BEGIN Given data
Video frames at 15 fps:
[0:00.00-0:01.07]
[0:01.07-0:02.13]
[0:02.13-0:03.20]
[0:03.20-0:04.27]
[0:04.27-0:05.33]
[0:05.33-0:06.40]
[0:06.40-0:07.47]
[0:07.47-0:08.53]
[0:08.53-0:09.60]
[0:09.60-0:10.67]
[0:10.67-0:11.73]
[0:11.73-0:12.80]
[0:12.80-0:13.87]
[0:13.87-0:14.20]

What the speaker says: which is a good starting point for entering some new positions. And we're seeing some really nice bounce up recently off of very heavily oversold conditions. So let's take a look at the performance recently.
END Given data
Work required. Beginning at the opening line of the data, transcribe each line exactly until you reach the line with "[0:13.87-0:14.20]", which you also include, and go no further.

Exercise solution.
Video frames at 15 fps:
[0:00.00-0:01.07]
[0:01.07-0:02.13]
[0:02.13-0:03.20]
[0:03.20-0:04.27]
[0:04.27-0:05.33]
[0:05.33-0:06.40]
[0:06.40-0:07.47]
[0:07.47-0:08.53]
[0:08.53-0:09.60]
[0:09.60-0:10.67]
[0:10.67-0:11.73]
[0:11.73-0:12.80]
[0:12.80-0:13.87]
[0:13.87-0:14.20]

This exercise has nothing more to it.